Also can you confirm if you selecting the option StringList when creating the SSM Parameter?

HansScharrer commented 3 years ago

Hi @gockle I confirmed the following:

gockle commented 3 years ago

HI @HansScharrer Thanks for confirming I am trying to recreate the issue.

gockle commented 3 years ago

Hi @HansScharrer Can you enable enhanced logging parameter named "Enable CloudWatch Logs", select Yes if not already done, and update the stack, once the update is complete, can you verify if the logs are being generated with prefix [DEBUG] in the log group named [STACK_NAME]-logs,

{
    "action": "scheduler:run",
    "configuration": {
        "tag_name": "Schedule",
        "default_timezone": "US/Eastern",
        "trace": true,
        "enable_SSM_maintenance_windows": true,
        "use_metrics": true,
        "schedule_clusters": true,
        "create_rds_snapshot": false,
        "schedule_lambda_account": false,
        "started_tags": "started=start",
        "stopped_tags": "stopped=stop",
        "regions": [
            "us-east-1"
        ],
        "cross_account_roles": [
            "arn:aws:iam::[ACCOUNT_ID]:role/ROLE_NAME",
            "arn:aws:iam::[ACCOUNT_ID]:role/ROLE_NAME",
            "arn:aws:iam::[ACCOUNT_ID]:role/ROLE_NAME",
            ....
        ],
        "scheduled_services": [
            "ec2"
        ],
    "schedules": { ... }
    "periods": { ... }
}

Can you verify if the attribute cross_account_roles has a list of role(s)? And if the format for the role is being maintained with a correct format that you included in the SSM parameter?

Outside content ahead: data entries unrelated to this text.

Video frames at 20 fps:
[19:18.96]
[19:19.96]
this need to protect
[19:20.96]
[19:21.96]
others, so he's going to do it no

HansScharrer commented 3 years ago

Hi @gockle In the log stream named "InstanceScheduler-20210520" I see the following -

2021-05-20T11:45:22.376-05:00 DEBUG : Event is { "action": "scheduler:run", "configuration": { "tag_name": "Schedule", "default_timezone": "UTC", "trace": true, "enable_SSM_maintenance_windows": true, "use_metrics": true, "schedule_clusters": true, "create_rds_snapshot": false, "schedule_lambda_account": false, "started_tags": "ScheduleMessage=Started on 2021/05/20 at 16:45 UTC", "stopped_tags": "ScheduleMessage=Stopped at 2021/05/20 at 16:45 UTC", "regions": [ "us-east-1" ], "cross_account_roles": [ "arn:aws:iam::[ACCOUNT_ID]:role/instance-scheduler-role", " arn:aws:iam::[ACCOUNT_ID]:role/instance-scheduler-role", " arn:aws:iam::[ACCOUNT_ID]:role/instance-scheduler-role", " arn:aws:iam::[ACCOUNT_ID]:role/instance-scheduler-role", "arn:aws:iam::[ACCOUNT_ID]:role/instance-scheduler-role", " arn:aws:iam::[ACCOUNT_ID]:role/instance-scheduler-role", " arn:aws:iam::[ACCOUNT_ID]:role/instance-scheduler-role", " arn:aws:iam::[ACCOUNT_ID]:role/instance-scheduler-role" ], "scheduled_services": [ "ec2" ],

I also see another log entry similar to the one above occuring nearly at the same time but rds is listed instead of ec2.

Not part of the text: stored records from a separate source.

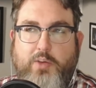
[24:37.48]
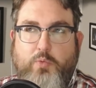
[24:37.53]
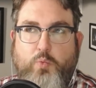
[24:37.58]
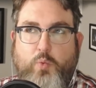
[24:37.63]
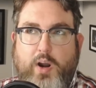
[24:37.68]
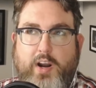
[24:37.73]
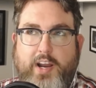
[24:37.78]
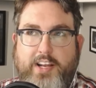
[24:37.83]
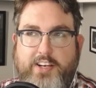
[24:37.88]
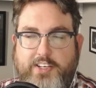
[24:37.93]

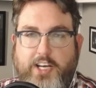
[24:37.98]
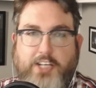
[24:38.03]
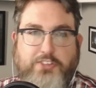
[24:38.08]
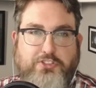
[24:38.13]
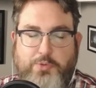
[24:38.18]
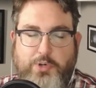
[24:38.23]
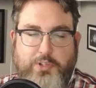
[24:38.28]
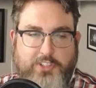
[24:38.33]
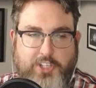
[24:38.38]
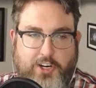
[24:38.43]
where it
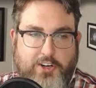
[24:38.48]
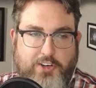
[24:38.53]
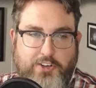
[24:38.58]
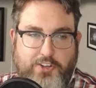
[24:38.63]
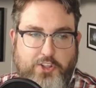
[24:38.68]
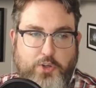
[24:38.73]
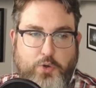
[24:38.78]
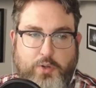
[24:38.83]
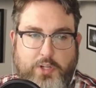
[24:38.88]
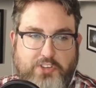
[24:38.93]
doesn't really
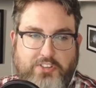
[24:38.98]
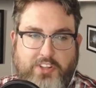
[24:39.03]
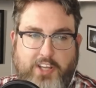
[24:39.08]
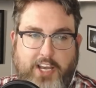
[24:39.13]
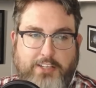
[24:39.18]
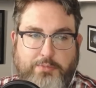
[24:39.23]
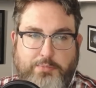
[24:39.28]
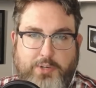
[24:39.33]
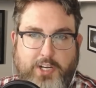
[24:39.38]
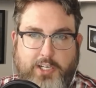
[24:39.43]
hurt you in this
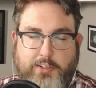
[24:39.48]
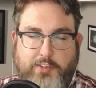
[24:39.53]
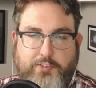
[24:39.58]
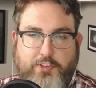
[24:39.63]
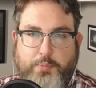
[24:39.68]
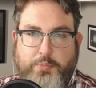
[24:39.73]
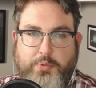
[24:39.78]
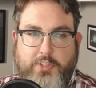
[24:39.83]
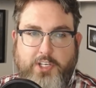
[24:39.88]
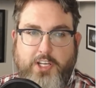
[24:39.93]
case,
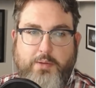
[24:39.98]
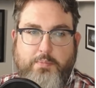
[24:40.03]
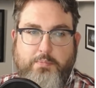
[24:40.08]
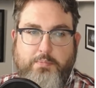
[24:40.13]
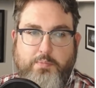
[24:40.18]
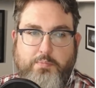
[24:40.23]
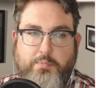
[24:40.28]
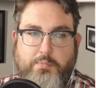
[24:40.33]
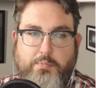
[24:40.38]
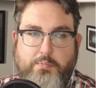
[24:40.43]
particularly if you're
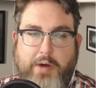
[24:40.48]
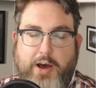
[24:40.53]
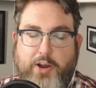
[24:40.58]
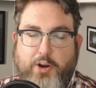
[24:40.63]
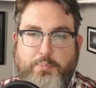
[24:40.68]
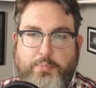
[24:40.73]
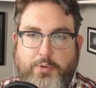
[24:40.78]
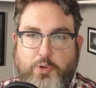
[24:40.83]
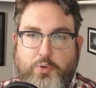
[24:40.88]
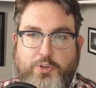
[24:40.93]
playing
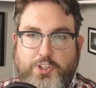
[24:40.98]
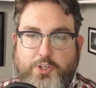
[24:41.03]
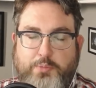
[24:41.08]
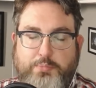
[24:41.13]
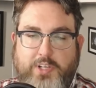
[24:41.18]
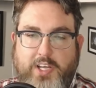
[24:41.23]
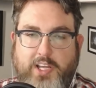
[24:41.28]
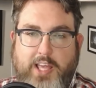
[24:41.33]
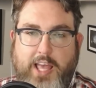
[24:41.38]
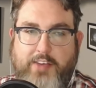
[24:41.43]
mono blue and
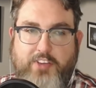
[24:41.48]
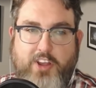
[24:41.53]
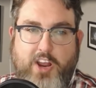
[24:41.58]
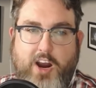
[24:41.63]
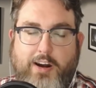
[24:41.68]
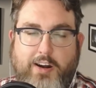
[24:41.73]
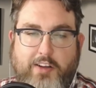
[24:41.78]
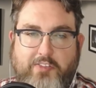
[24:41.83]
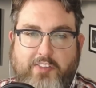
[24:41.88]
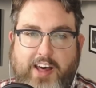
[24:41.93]
you're playing
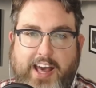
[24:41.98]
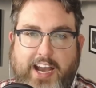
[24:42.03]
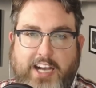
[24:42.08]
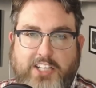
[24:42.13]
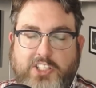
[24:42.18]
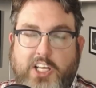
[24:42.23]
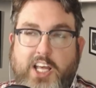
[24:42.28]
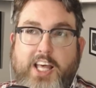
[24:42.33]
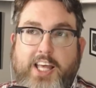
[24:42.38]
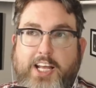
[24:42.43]
heavy
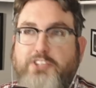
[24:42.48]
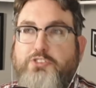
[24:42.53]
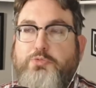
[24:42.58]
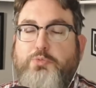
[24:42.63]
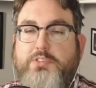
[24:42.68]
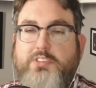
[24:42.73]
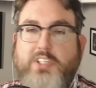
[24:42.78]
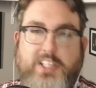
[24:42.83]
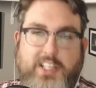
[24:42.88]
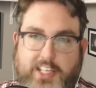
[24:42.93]
artifacts.
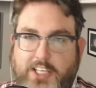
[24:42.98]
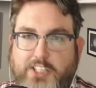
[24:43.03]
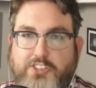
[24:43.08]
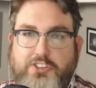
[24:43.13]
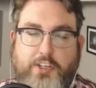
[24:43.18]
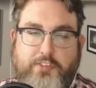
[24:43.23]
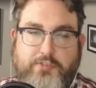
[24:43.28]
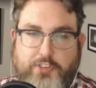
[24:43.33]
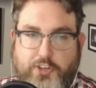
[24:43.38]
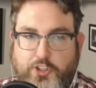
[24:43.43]
It's really
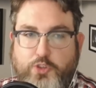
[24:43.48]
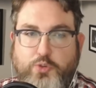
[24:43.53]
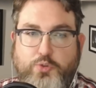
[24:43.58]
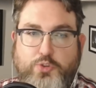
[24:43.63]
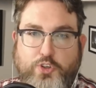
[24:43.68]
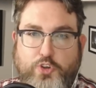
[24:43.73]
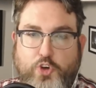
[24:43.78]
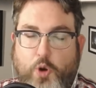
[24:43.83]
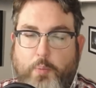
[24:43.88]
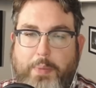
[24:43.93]
easy for
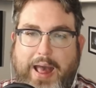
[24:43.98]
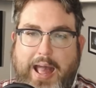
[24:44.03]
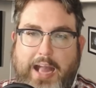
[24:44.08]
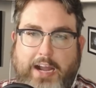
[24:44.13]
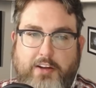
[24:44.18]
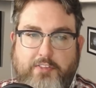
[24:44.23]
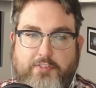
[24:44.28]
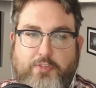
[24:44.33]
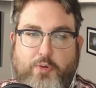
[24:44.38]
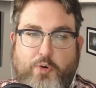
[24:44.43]
you to go
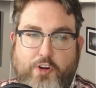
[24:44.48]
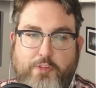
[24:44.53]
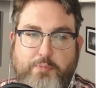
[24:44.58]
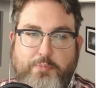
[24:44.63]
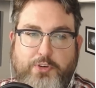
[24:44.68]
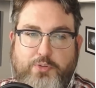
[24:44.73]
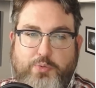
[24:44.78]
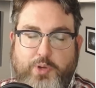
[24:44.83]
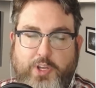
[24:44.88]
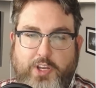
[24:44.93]
back and
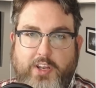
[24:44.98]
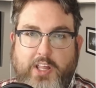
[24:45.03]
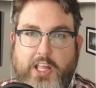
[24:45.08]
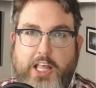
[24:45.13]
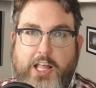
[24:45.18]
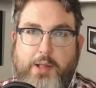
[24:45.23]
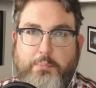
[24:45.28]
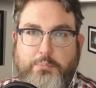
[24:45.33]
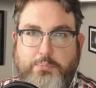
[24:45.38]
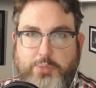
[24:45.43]
forth between
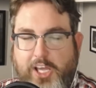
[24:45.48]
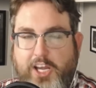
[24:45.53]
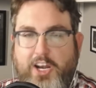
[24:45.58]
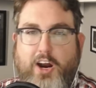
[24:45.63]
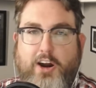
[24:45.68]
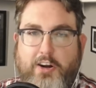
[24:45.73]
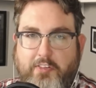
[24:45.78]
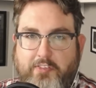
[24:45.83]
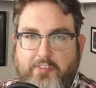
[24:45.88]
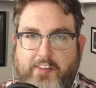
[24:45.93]

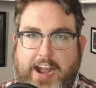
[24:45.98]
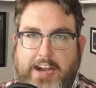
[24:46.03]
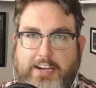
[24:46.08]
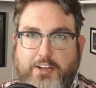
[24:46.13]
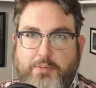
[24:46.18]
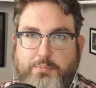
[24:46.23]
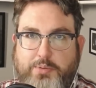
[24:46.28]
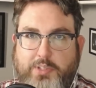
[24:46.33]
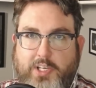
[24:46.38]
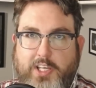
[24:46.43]
playing
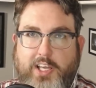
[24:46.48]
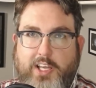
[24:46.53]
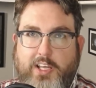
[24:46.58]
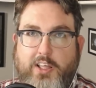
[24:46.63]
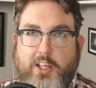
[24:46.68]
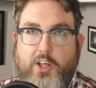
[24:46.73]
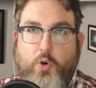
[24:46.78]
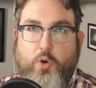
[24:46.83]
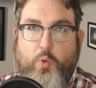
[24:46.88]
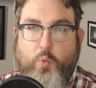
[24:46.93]
artifact and
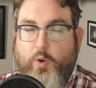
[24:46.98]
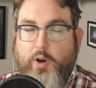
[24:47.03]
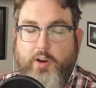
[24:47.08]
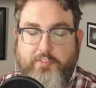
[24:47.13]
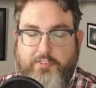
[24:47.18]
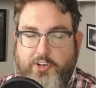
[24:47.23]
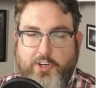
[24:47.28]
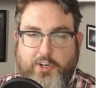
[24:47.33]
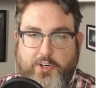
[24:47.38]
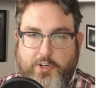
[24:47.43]
playing
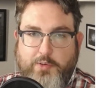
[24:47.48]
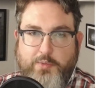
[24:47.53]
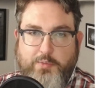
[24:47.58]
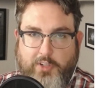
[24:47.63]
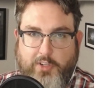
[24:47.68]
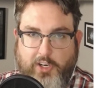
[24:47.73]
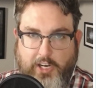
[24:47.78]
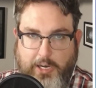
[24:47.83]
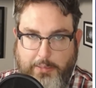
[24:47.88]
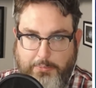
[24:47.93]
one of
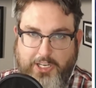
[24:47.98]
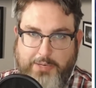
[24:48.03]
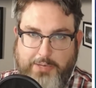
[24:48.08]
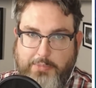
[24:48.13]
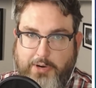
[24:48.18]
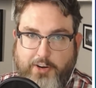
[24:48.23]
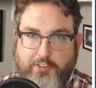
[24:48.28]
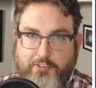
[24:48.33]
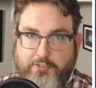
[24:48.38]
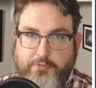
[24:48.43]
your limited
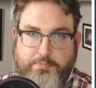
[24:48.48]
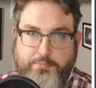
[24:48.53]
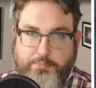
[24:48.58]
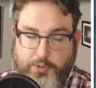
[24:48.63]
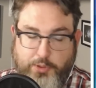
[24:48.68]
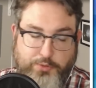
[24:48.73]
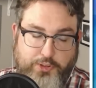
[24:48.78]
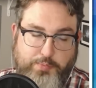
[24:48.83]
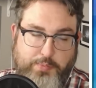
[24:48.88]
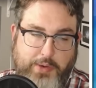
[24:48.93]
amount of
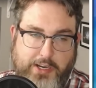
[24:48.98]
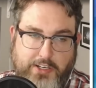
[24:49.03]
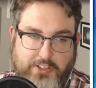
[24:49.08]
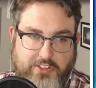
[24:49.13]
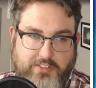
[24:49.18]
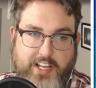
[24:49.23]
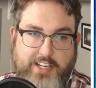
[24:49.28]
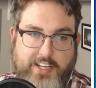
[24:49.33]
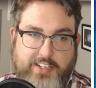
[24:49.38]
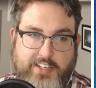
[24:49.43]
blue
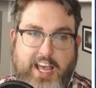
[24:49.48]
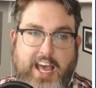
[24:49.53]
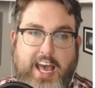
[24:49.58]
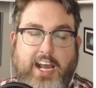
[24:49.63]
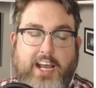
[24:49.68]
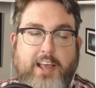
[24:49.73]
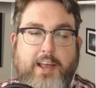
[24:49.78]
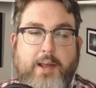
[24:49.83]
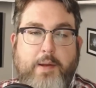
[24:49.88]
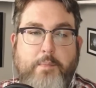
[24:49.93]
spells in that
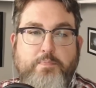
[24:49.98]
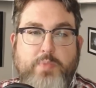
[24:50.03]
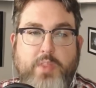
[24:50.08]
deck.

gockle commented 3 years ago

Hi @HansScharrer

I was able to recreate the scenario but only after making some changes to the lambda code, in the file

cloudwatch_event_handler (path lambda/requesthandlers/)

there is a method handle_request, here there is small conditional check running_as_lambda()

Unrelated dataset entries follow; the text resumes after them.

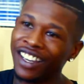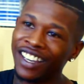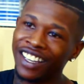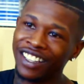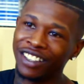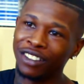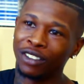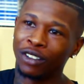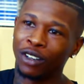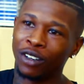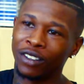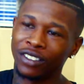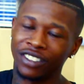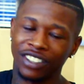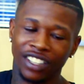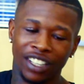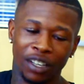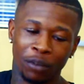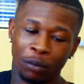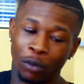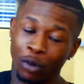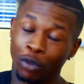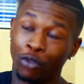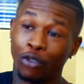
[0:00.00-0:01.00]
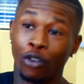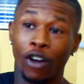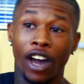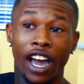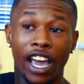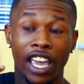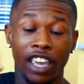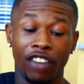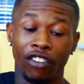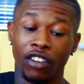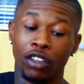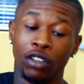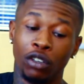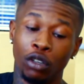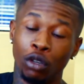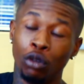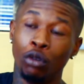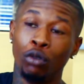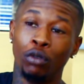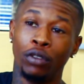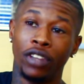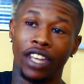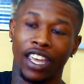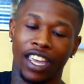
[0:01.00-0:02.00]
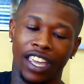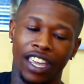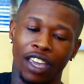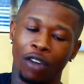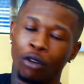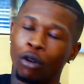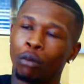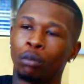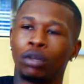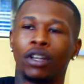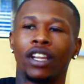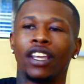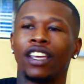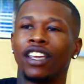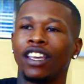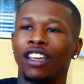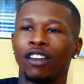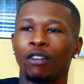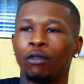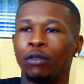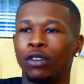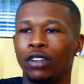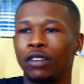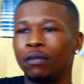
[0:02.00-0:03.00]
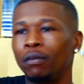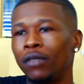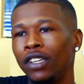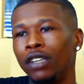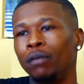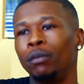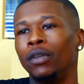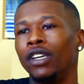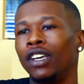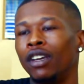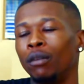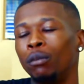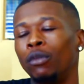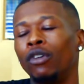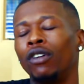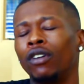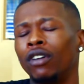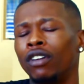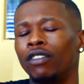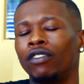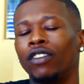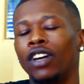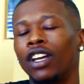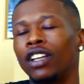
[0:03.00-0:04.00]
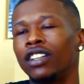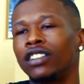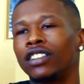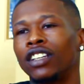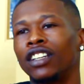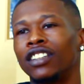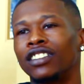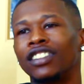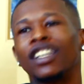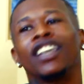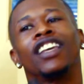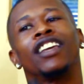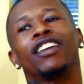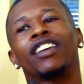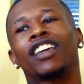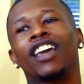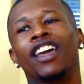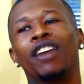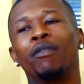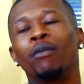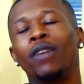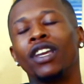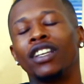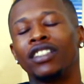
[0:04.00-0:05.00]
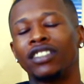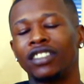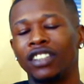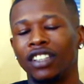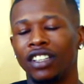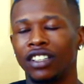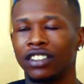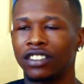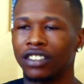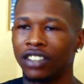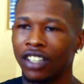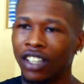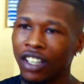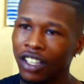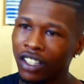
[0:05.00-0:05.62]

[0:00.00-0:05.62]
You know what I'm saying? Before I even knew that it would play in with me being born on Valentine's Day, it kind of makes sense.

if this method (runnning_as_lambda) returns false, the function self._run_schedulers_in_process() will be executed.

Which will result in the scenario you are observing. This ideally should not happen, i.e the method running_as_lambda() should never return False when the solution is deployed using the CloudFormation Template provided by us here,

Can you try uploading the lambda code in your solution using the this URL Instance Scheduler Zip US-EAST-1.

Note this will completely remove the changes you might have made to the Lambda, so I suggest you take a back of the Lambda Code.

Please let me know if you will be able to try this and also if this resolves the issue.

Another note, there is another possibility which might have caused this issue, if the CloudWatch Event Rule which triggers the Lambda has an attribute no_lambda is set to true then this scenario will occur, again we don't host the solution with this attribute so I am not sure how this can accidently be part of the event object received by the file cloudwatch_event_handler.py

HansScharrer commented 3 years ago

Hi @gockle

Thanks for taking the time to reproduce the problem I was observing. I will go ahead and try the code you referenced in the "Instance Scheduler Zip US-EAST-1" link above.

I will keep you posted.

Thanks, Hans

HansScharrer commented 3 years ago

Hi @gockle

Bad news. Same behavior as before. Did this work for you on your end? If so, I am confused why I would see different behavior.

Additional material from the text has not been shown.